- _Goal of the exercise_: Should any entry hold a picture, omit that picture and copy the rest of the entry exactly.

──────────────────────────────

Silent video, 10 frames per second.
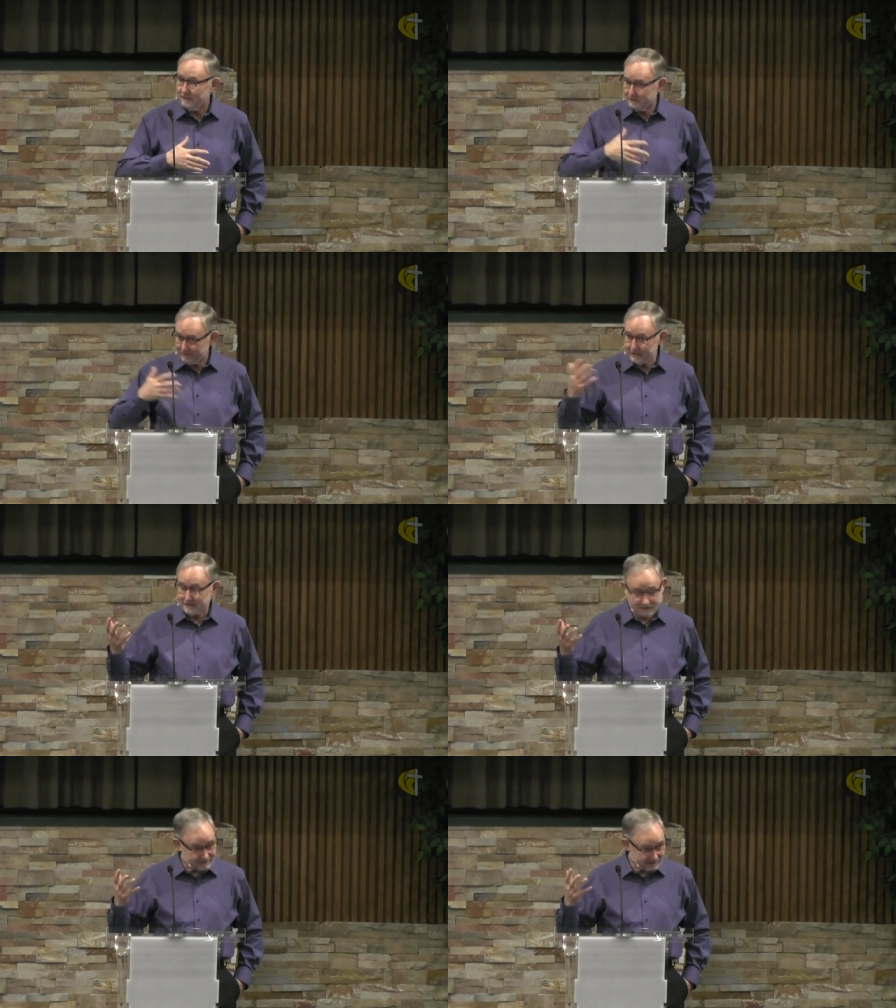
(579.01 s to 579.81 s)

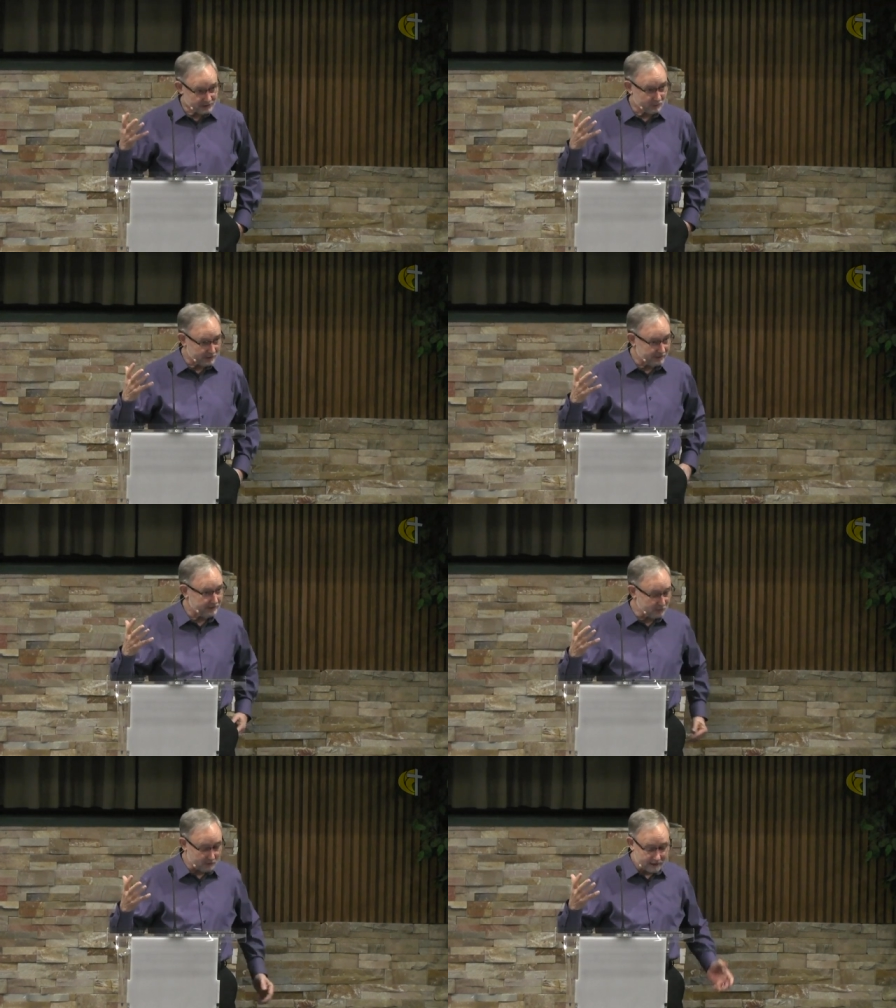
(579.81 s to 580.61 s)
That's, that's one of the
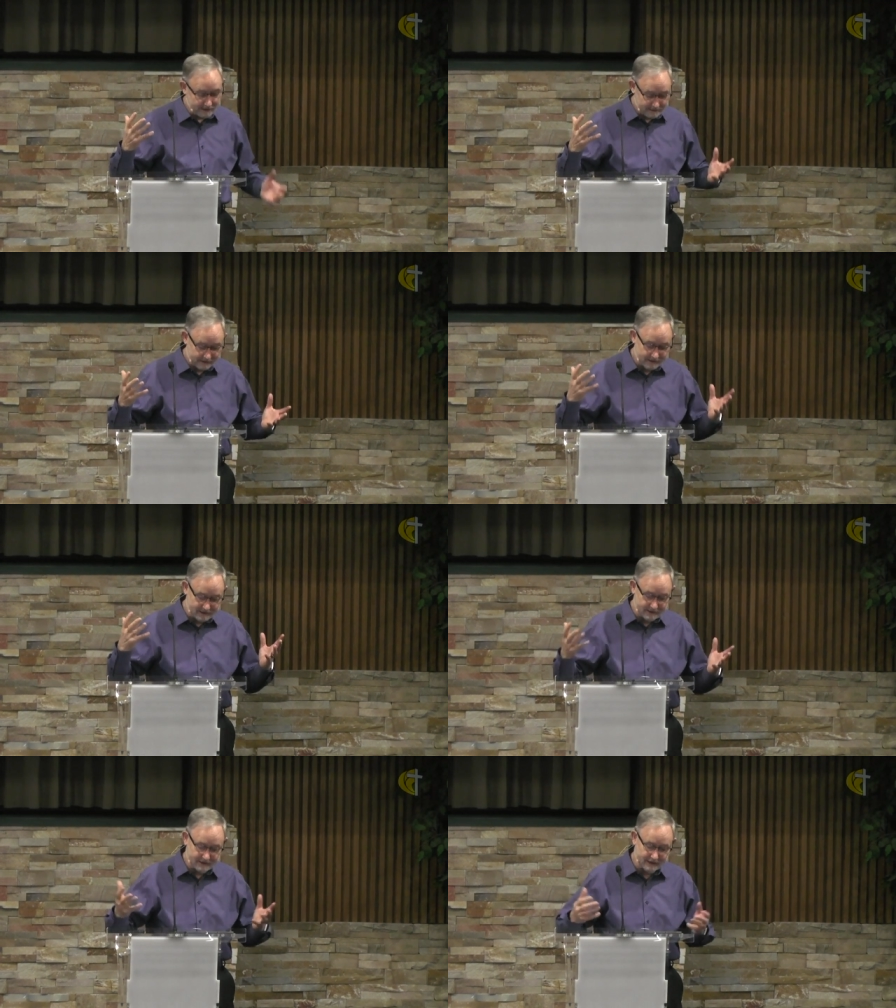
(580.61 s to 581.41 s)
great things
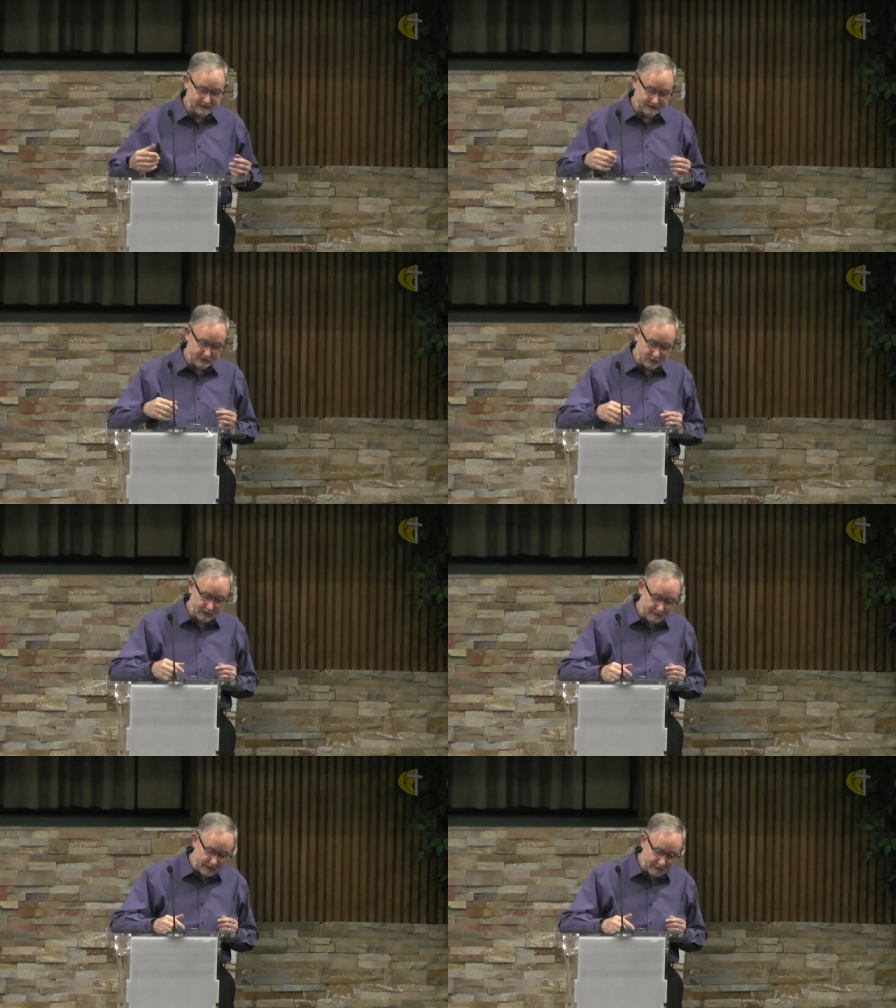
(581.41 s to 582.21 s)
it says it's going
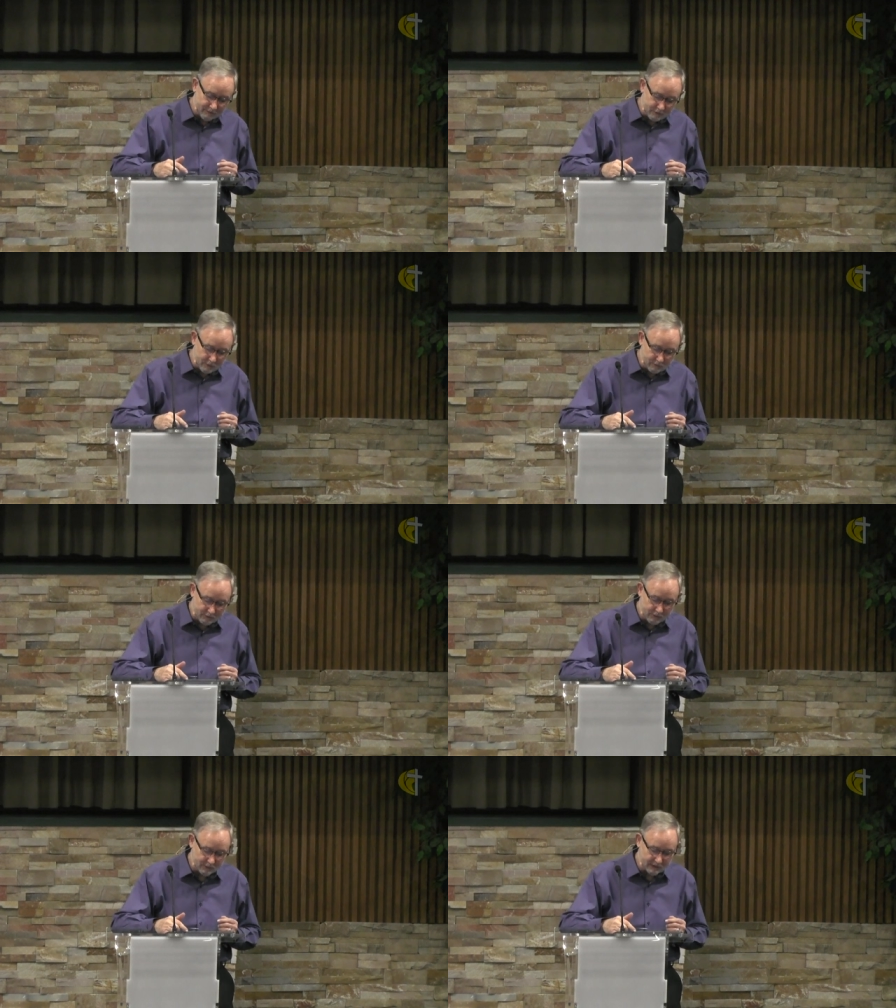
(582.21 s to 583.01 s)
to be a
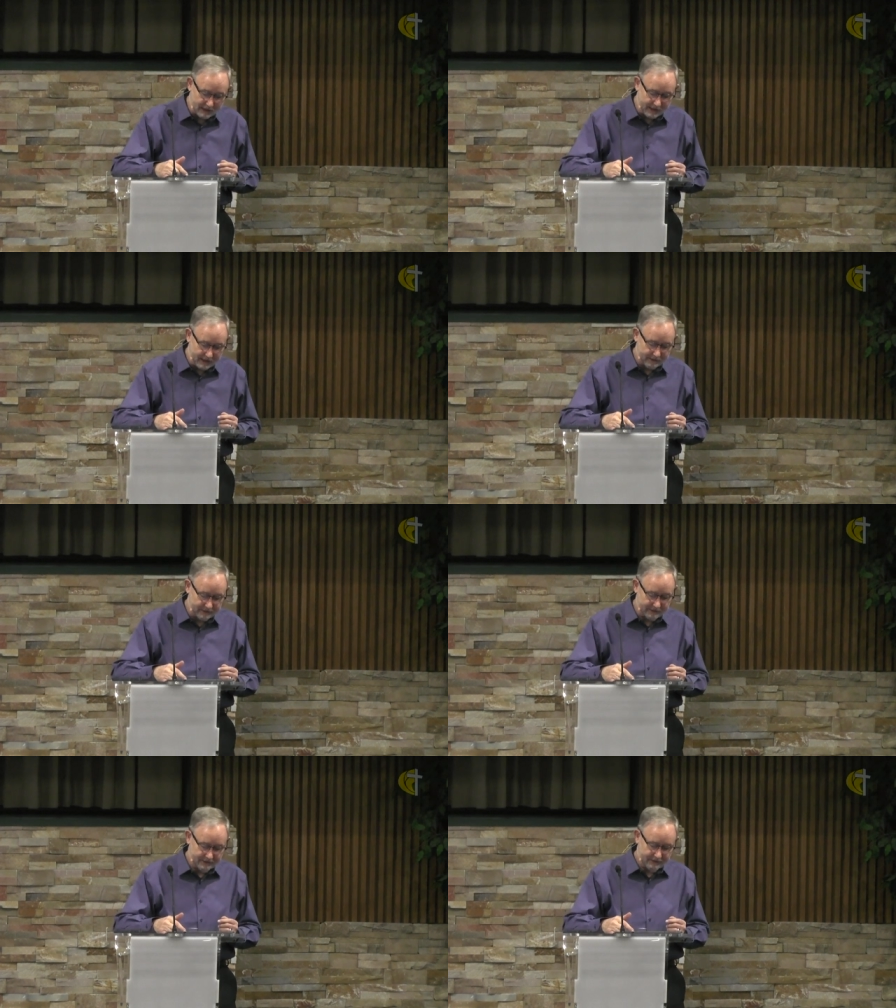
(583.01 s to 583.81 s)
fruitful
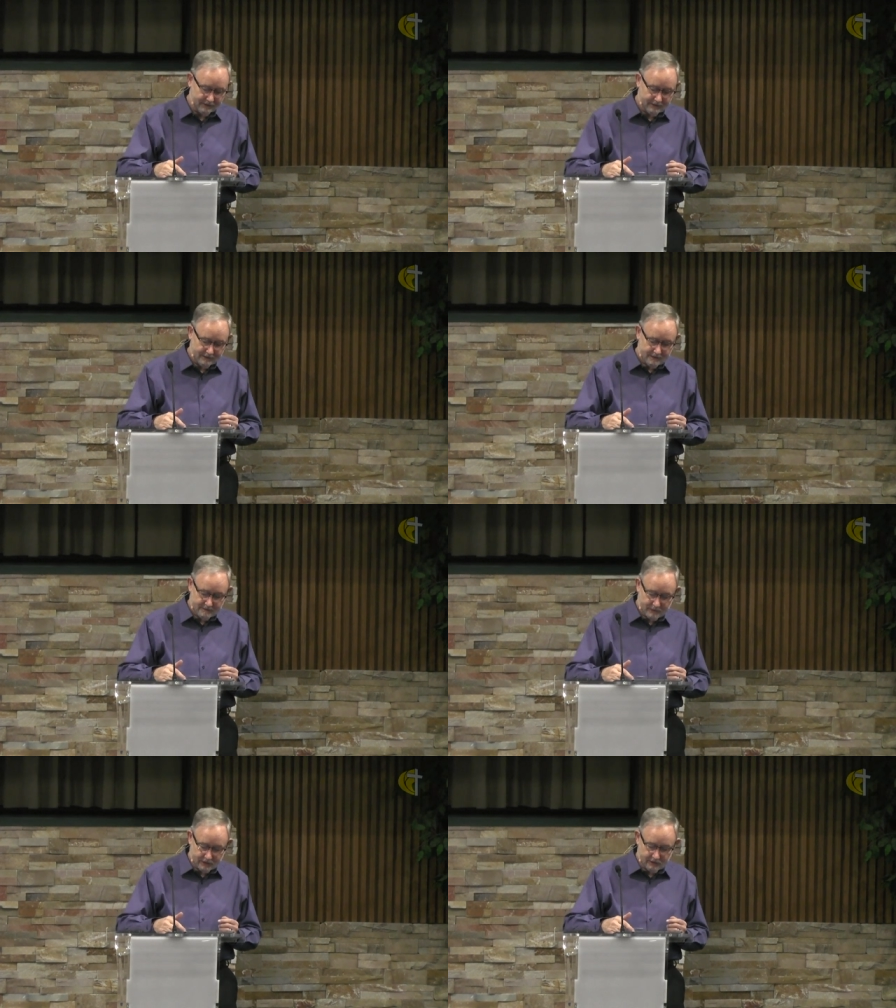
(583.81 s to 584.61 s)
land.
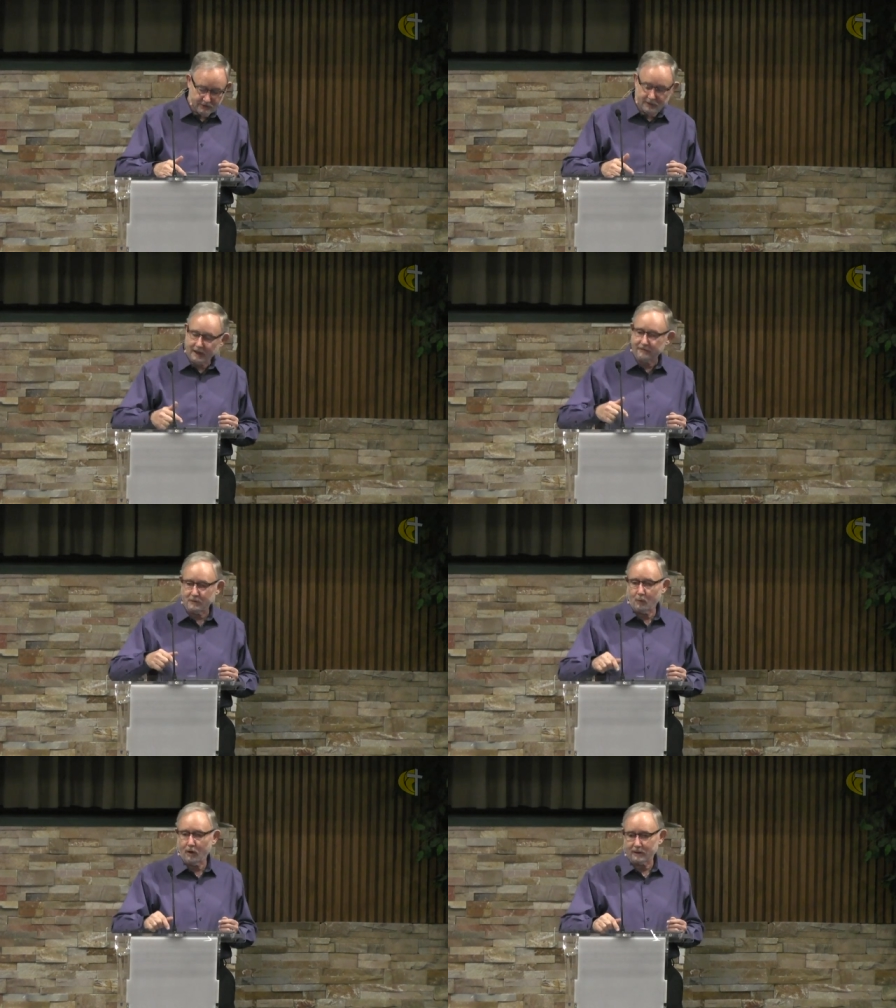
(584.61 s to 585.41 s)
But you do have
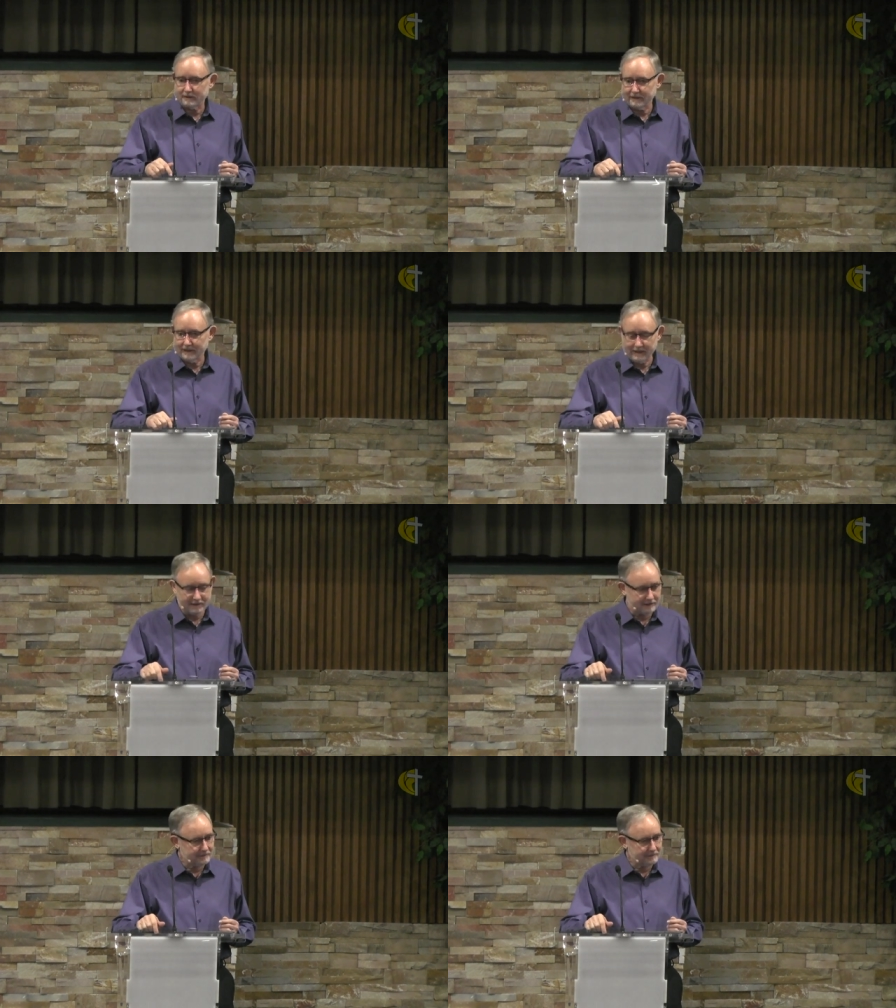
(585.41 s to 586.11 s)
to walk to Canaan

──────────────────────────────

- _Exercise result_:
Silent video, 10 frames per second.
(579.01 s to 579.81 s)

(579.81 s to 580.61 s)
That's, that's one of the
(580.61 s to 581.41 s)
great things
(581.41 s to 582.21 s)
it says it's going
(582.21 s to 583.01 s)
to be a
(583.01 s to 583.81 s)
fruitful
(583.81 s to 584.61 s)
land.
(584.61 s to 585.41 s)
But you do have
(585.41 s to 586.11 s)
to walk to Canaan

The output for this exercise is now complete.